Figure 3. Targeted disruption of mouse Cd84 gene does not affect T and B cell development or in vitro stimulation.

(A) Screening for homologous recombination by Southern blot of NcoI digested DNA. WT allele:10kb. Disrupted allele:6.5kb. Targeting vector and locus are shown in Figure S3A. (B) Surface CD84 expression on WT and Cd84^−/− splenic B cells. (C) Top panel: thymocytes stained with α-CD4 and α-CD8. Middle panel: thymocytes stained with CD1d-αGalCer tetramers, α-CD4, α-CD24, and α–TCRβ to evaluate NKT cells.
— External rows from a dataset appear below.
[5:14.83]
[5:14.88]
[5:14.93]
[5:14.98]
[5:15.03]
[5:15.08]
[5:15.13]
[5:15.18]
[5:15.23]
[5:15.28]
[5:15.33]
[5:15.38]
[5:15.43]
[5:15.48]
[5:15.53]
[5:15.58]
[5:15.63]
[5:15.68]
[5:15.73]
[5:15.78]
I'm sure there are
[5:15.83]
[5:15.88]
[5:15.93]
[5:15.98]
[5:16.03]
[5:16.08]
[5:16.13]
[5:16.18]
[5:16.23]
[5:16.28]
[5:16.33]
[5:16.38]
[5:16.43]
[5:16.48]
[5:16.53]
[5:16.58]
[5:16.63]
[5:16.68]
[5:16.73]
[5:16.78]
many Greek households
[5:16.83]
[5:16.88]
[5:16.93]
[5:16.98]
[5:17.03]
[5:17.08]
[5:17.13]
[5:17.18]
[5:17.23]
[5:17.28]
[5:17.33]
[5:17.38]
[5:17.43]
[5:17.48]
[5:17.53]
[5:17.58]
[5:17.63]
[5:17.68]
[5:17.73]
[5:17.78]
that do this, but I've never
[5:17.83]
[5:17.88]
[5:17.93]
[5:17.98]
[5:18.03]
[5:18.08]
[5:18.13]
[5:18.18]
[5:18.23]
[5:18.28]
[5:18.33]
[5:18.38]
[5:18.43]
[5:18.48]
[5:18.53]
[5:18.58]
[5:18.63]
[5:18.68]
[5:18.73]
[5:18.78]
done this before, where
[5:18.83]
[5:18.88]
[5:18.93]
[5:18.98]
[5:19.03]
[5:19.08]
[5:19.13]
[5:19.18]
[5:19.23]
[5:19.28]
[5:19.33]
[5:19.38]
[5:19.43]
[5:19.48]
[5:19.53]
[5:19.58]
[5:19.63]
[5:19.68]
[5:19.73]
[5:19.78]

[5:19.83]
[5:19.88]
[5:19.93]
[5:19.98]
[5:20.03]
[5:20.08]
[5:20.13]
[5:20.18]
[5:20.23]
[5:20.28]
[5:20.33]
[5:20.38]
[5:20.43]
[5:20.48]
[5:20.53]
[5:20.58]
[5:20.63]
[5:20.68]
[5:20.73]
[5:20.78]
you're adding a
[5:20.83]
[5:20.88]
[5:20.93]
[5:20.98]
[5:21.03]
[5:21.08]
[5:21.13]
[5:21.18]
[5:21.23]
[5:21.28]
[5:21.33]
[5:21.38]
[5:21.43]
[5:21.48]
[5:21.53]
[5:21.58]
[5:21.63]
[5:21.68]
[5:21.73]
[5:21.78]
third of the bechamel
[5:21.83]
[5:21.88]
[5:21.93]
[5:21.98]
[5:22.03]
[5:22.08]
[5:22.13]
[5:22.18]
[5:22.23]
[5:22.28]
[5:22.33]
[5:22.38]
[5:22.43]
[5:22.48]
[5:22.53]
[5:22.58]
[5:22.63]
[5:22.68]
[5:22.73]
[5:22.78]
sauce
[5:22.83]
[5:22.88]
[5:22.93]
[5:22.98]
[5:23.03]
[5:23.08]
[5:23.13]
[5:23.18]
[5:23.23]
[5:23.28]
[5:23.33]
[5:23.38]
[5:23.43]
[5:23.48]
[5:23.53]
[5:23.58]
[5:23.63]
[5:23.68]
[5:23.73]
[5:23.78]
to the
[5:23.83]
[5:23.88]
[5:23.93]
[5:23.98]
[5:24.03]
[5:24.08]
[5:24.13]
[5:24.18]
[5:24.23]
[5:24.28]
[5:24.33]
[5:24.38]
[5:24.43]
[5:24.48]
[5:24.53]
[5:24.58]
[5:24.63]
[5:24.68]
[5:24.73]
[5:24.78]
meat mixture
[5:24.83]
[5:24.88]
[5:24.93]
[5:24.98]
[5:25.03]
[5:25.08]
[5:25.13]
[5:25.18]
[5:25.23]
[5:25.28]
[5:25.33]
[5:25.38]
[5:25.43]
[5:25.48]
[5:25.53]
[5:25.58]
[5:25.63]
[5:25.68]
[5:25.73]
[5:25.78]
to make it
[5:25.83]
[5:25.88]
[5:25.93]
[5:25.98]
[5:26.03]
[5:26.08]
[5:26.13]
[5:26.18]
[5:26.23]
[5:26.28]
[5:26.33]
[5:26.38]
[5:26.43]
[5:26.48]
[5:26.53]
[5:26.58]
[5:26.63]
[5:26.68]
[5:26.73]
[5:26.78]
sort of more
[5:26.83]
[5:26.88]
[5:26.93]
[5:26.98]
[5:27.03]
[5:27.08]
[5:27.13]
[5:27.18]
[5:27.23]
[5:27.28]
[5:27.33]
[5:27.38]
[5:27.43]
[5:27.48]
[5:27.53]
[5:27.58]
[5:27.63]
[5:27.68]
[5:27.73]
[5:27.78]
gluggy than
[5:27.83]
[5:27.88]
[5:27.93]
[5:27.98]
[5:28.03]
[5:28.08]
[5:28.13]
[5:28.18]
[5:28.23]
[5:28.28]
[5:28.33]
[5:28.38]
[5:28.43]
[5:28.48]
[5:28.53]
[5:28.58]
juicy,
Bottom panel: splenocytes stained with α-CD19 and α-CD4 (n=3, 3 mice/genotype). (D) WT and Cd84^−/− T cells were stimulated with α-CD3+/− α-CD28 and evaluated for proliferation and (E) IL-2 and IFN-γ production (n=3). (F) WT and Cd84^−/− B cells were stimulated for 48 h with LPS, α-IgM, or α-CD40 and evaluated for proliferation (n=4). (G) WT, Sh2d1a^−/−, and Cd84^−/− mice were immunized with the type II T-independent antigen, NP-Ficoll, and assessed for NP-specific antibody production, day 21 (n=2, 5 mice/genotype).